----- Information
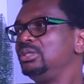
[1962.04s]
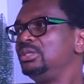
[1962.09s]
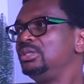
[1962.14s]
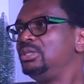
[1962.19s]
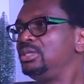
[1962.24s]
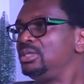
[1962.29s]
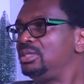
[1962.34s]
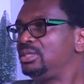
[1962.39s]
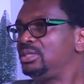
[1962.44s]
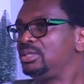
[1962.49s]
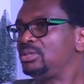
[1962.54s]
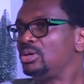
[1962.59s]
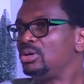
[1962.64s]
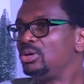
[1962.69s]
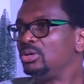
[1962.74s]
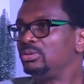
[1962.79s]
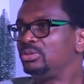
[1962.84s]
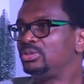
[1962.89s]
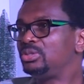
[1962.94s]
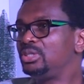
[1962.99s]
this
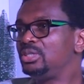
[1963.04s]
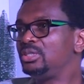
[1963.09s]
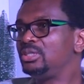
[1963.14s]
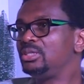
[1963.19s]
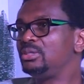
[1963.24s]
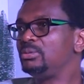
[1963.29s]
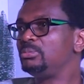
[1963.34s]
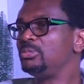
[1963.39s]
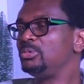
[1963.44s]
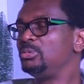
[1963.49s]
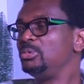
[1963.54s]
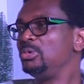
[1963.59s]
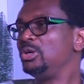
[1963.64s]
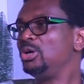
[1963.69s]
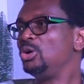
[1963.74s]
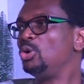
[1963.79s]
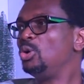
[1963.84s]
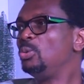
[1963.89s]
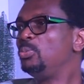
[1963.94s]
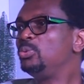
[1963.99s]
season
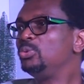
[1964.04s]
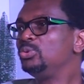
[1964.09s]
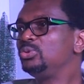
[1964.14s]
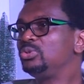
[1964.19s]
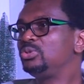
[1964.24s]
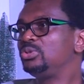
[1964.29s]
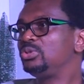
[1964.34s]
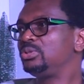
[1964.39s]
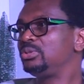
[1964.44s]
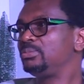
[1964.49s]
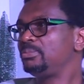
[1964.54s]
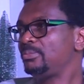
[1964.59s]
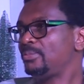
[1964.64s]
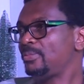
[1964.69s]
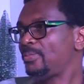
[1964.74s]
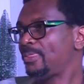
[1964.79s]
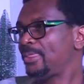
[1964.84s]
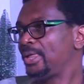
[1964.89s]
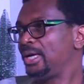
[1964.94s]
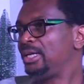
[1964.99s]
opens
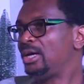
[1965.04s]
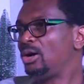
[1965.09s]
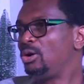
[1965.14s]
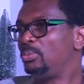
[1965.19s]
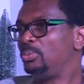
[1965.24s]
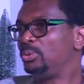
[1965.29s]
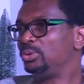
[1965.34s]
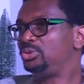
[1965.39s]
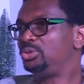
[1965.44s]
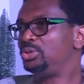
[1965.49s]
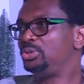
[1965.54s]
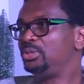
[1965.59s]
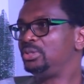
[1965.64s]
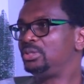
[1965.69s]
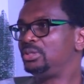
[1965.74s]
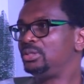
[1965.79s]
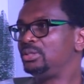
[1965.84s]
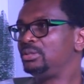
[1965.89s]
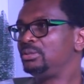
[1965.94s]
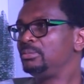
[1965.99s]
that
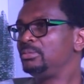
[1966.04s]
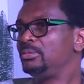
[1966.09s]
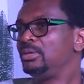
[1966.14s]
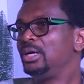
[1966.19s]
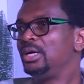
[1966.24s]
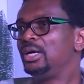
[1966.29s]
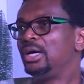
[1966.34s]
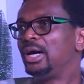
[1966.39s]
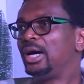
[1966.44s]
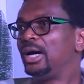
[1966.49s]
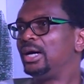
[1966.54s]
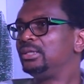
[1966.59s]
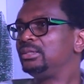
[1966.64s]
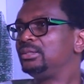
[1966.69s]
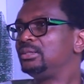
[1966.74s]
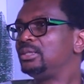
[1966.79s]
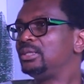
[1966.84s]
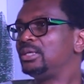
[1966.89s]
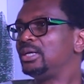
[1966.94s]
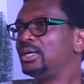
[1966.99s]
opportunity.
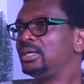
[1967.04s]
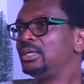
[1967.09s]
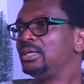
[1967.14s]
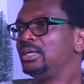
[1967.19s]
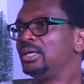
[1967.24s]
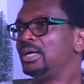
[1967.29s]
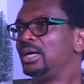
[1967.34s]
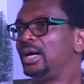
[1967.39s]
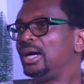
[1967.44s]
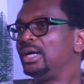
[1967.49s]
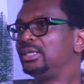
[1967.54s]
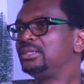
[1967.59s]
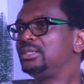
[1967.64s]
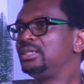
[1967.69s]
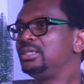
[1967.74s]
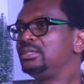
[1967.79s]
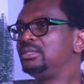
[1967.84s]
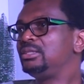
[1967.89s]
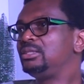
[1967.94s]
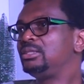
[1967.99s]
And I
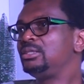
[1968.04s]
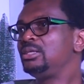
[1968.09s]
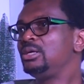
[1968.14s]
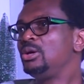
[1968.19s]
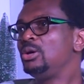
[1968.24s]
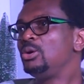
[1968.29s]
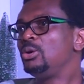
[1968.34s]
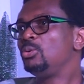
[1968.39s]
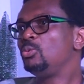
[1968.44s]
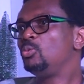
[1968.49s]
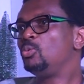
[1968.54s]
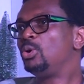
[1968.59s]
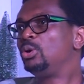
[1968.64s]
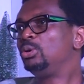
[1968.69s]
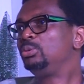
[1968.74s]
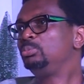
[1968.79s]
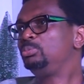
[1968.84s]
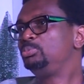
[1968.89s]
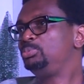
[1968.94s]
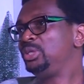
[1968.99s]
say it's
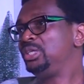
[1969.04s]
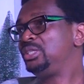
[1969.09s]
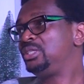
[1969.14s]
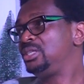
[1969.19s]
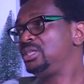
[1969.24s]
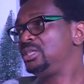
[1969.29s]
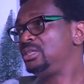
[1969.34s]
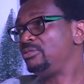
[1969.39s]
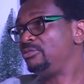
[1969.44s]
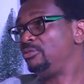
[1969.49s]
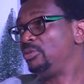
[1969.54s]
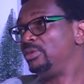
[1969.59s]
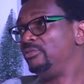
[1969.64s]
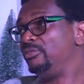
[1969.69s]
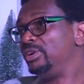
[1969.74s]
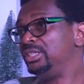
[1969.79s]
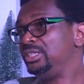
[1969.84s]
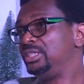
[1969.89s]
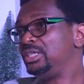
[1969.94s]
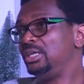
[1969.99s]
one big season for
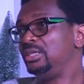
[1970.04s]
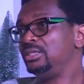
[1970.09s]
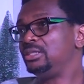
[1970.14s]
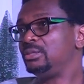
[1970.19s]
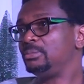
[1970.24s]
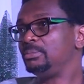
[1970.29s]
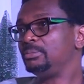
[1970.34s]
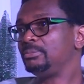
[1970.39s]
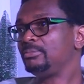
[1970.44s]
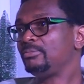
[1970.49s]
evangelism.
----------
### Description of the task
Would you retype each line above exactly and skip every image?

### Completed task
[1962.04s]
[1962.09s]
[1962.14s]
[1962.19s]
[1962.24s]
[1962.29s]
[1962.34s]
[1962.39s]
[1962.44s]
[1962.49s]
[1962.54s]
[1962.59s]
[1962.64s]
[1962.69s]
[1962.74s]
[1962.79s]
[1962.84s]
[1962.89s]
[1962.94s]
[1962.99s]
this
[1963.04s]
[1963.09s]
[1963.14s]
[1963.19s]
[1963.24s]
[1963.29s]
[1963.34s]
[1963.39s]
[1963.44s]
[1963.49s]
[1963.54s]
[1963.59s]
[1963.64s]
[1963.69s]
[1963.74s]
[1963.79s]
[1963.84s]
[1963.89s]
[1963.94s]
[1963.99s]
season
[1964.04s]
[1964.09s]
[1964.14s]
[1964.19s]
[1964.24s]
[1964.29s]
[1964.34s]
[1964.39s]
[1964.44s]
[1964.49s]
[1964.54s]
[1964.59s]
[1964.64s]
[1964.69s]
[1964.74s]
[1964.79s]
[1964.84s]
[1964.89s]
[1964.94s]
[1964.99s]
opens
[1965.04s]
[1965.09s]
[1965.14s]
[1965.19s]
[1965.24s]
[1965.29s]
[1965.34s]
[1965.39s]
[1965.44s]
[1965.49s]
[1965.54s]
[1965.59s]
[1965.64s]
[1965.69s]
[1965.74s]
[1965.79s]
[1965.84s]
[1965.89s]
[1965.94s]
[1965.99s]
that
[1966.04s]
[1966.09s]
[1966.14s]
[1966.19s]
[1966.24s]
[1966.29s]
[1966.34s]
[1966.39s]
[1966.44s]
[1966.49s]
[1966.54s]
[1966.59s]
[1966.64s]
[1966.69s]
[1966.74s]
[1966.79s]
[1966.84s]
[1966.89s]
[1966.94s]
[1966.99s]
opportunity.
[1967.04s]
[1967.09s]
[1967.14s]
[1967.19s]
[1967.24s]
[1967.29s]
[1967.34s]
[1967.39s]
[1967.44s]
[1967.49s]
[1967.54s]
[1967.59s]
[1967.64s]
[1967.69s]
[1967.74s]
[1967.79s]
[1967.84s]
[1967.89s]
[1967.94s]
[1967.99s]
And I
[1968.04s]
[1968.09s]
[1968.14s]
[1968.19s]
[1968.24s]
[1968.29s]
[1968.34s]
[1968.39s]
[1968.44s]
[1968.49s]
[1968.54s]
[1968.59s]
[1968.64s]
[1968.69s]
[1968.74s]
[1968.79s]
[1968.84s]
[1968.89s]
[1968.94s]
[1968.99s]
say it's
[1969.04s]
[1969.09s]
[1969.14s]
[1969.19s]
[1969.24s]
[1969.29s]
[1969.34s]
[1969.39s]
[1969.44s]
[1969.49s]
[1969.54s]
[1969.59s]
[1969.64s]
[1969.69s]
[1969.74s]
[1969.79s]
[1969.84s]
[1969.89s]
[1969.94s]
[1969.99s]
one big season for
[1970.04s]
[1970.09s]
[1970.14s]
[1970.19s]
[1970.24s]
[1970.29s]
[1970.34s]
[1970.39s]
[1970.44s]
[1970.49s]
evangelism.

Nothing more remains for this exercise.